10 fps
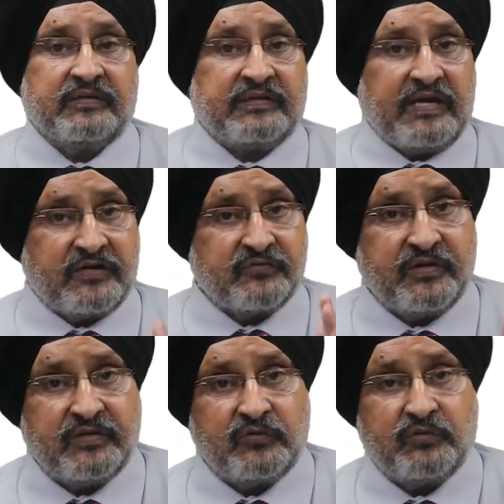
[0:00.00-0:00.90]
That
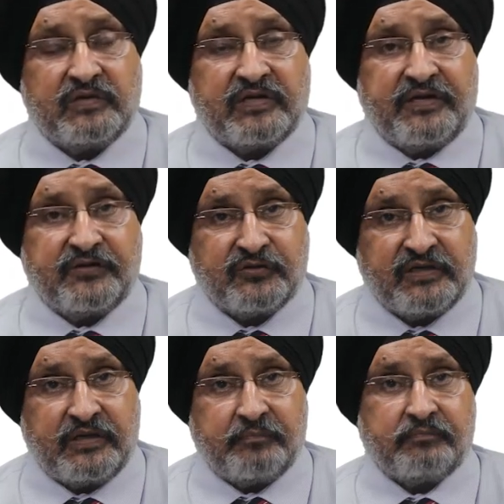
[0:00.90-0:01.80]
way you will write your
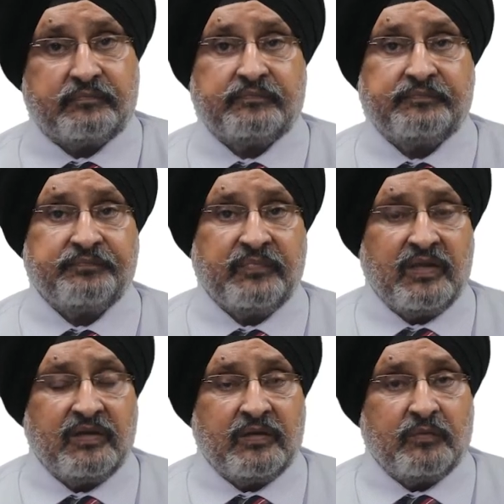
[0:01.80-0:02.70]
name.
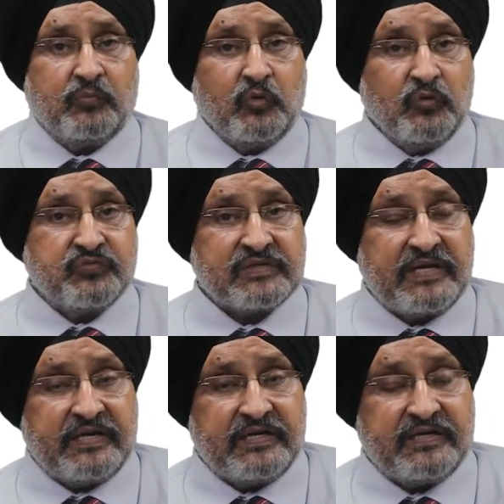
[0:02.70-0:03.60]
Move
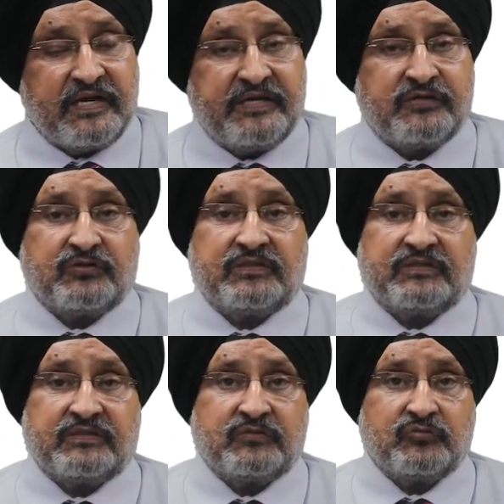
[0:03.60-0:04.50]
slightly right on
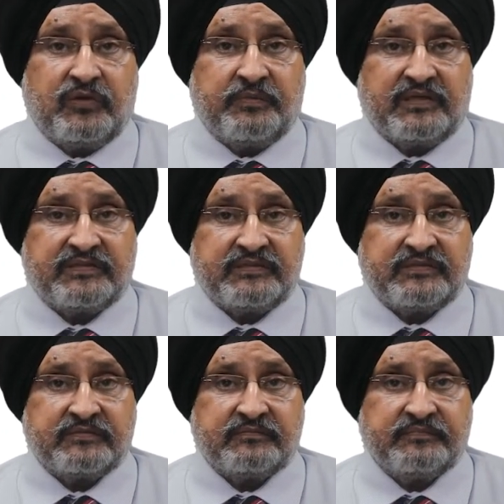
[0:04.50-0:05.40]
the OMR
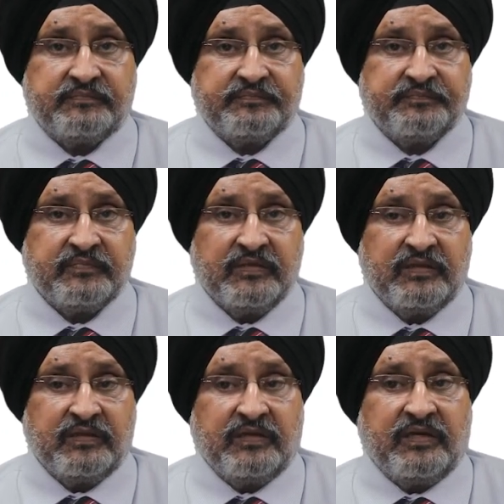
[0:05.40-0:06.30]
sheet.
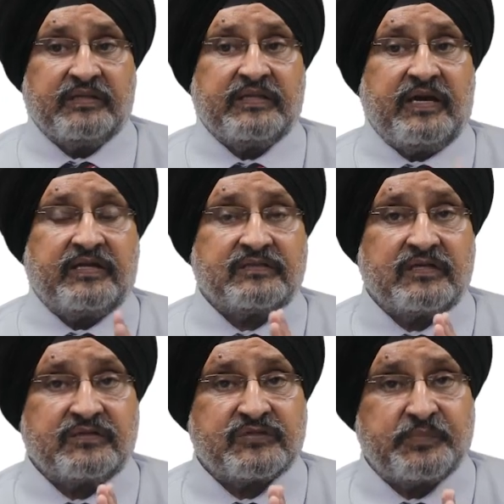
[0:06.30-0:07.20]
There is
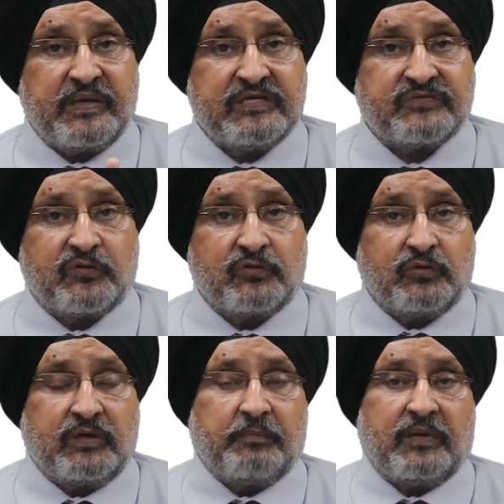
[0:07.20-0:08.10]
the space for
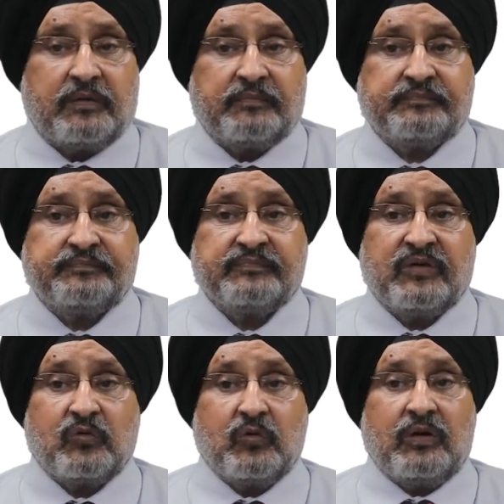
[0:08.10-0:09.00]
roll number.
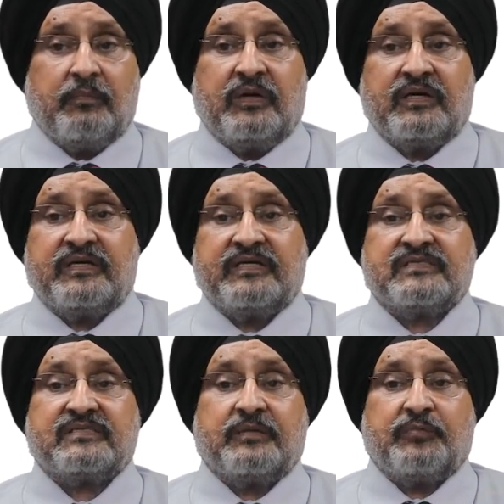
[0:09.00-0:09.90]
Roll number
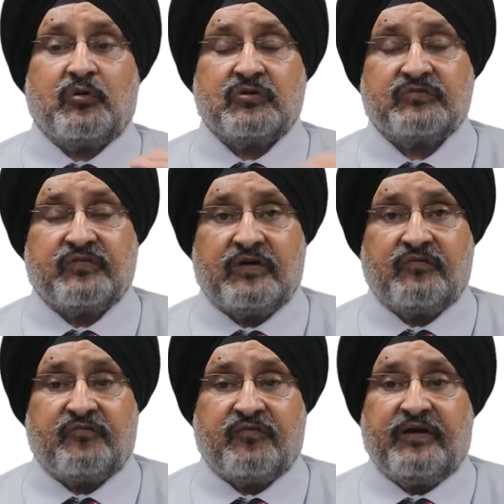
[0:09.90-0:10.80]
is suppose
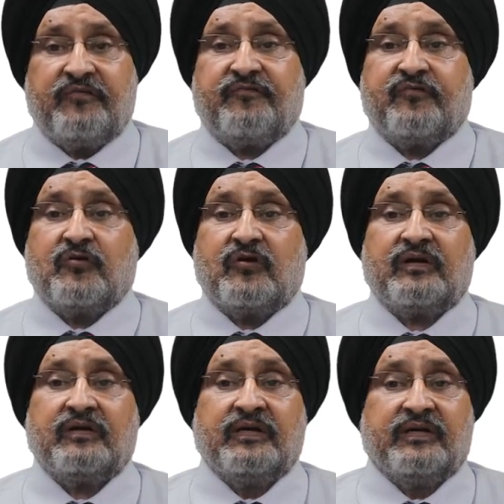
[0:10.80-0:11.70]

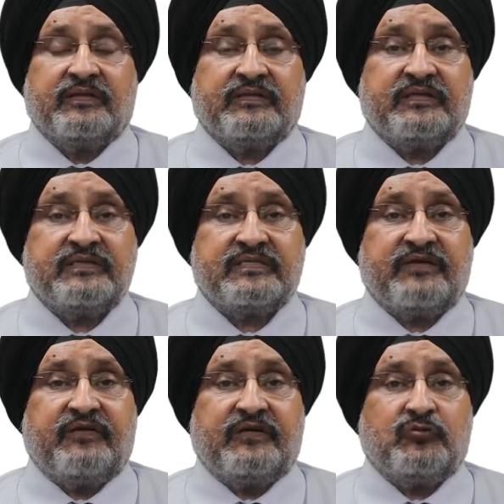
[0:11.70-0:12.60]

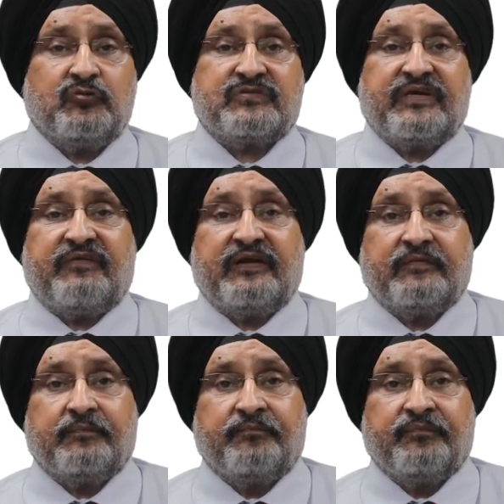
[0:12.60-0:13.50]
1543727.
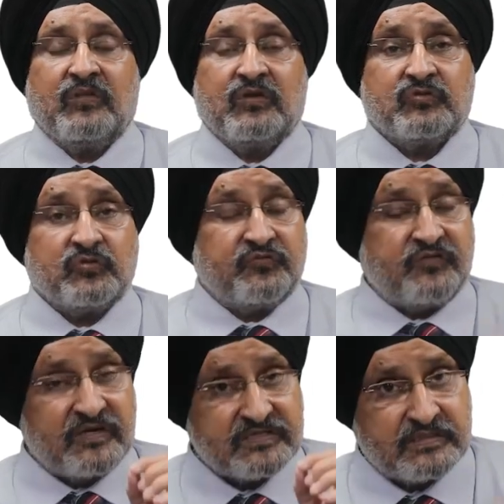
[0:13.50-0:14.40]
The
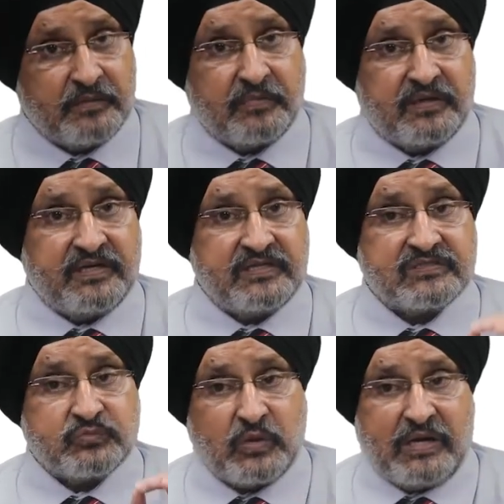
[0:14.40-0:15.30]
first number
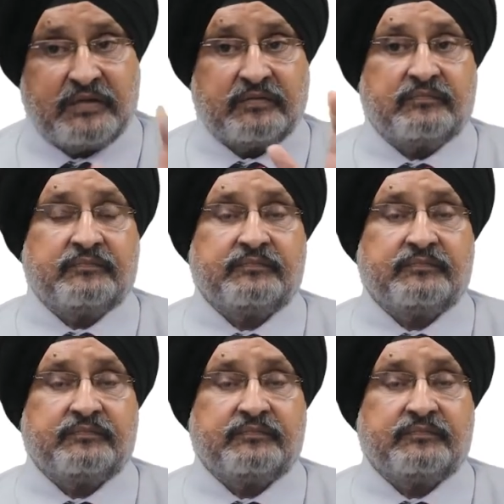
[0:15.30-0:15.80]
is 1.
☆ ☆ ☆ ☆
The task:
A verbatim transcript of the material above, with images dropped, is the expected output.

Your response:
10 fps
[0:00.00-0:00.90]
That
[0:00.90-0:01.80]
way you will write your
[0:01.80-0:02.70]
name.
[0:02.70-0:03.60]
Move
[0:03.60-0:04.50]
slightly right on
[0:04.50-0:05.40]
the OMR
[0:05.40-0:06.30]
sheet.
[0:06.30-0:07.20]
There is
[0:07.20-0:08.10]
the space for
[0:08.10-0:09.00]
roll number.
[0:09.00-0:09.90]
Roll number
[0:09.90-0:10.80]
is suppose
[0:10.80-0:11.70]

[0:11.70-0:12.60]

[0:12.60-0:13.50]
1543727.
[0:13.50-0:14.40]
The
[0:14.40-0:15.30]
first number
[0:15.30-0:15.80]
is 1.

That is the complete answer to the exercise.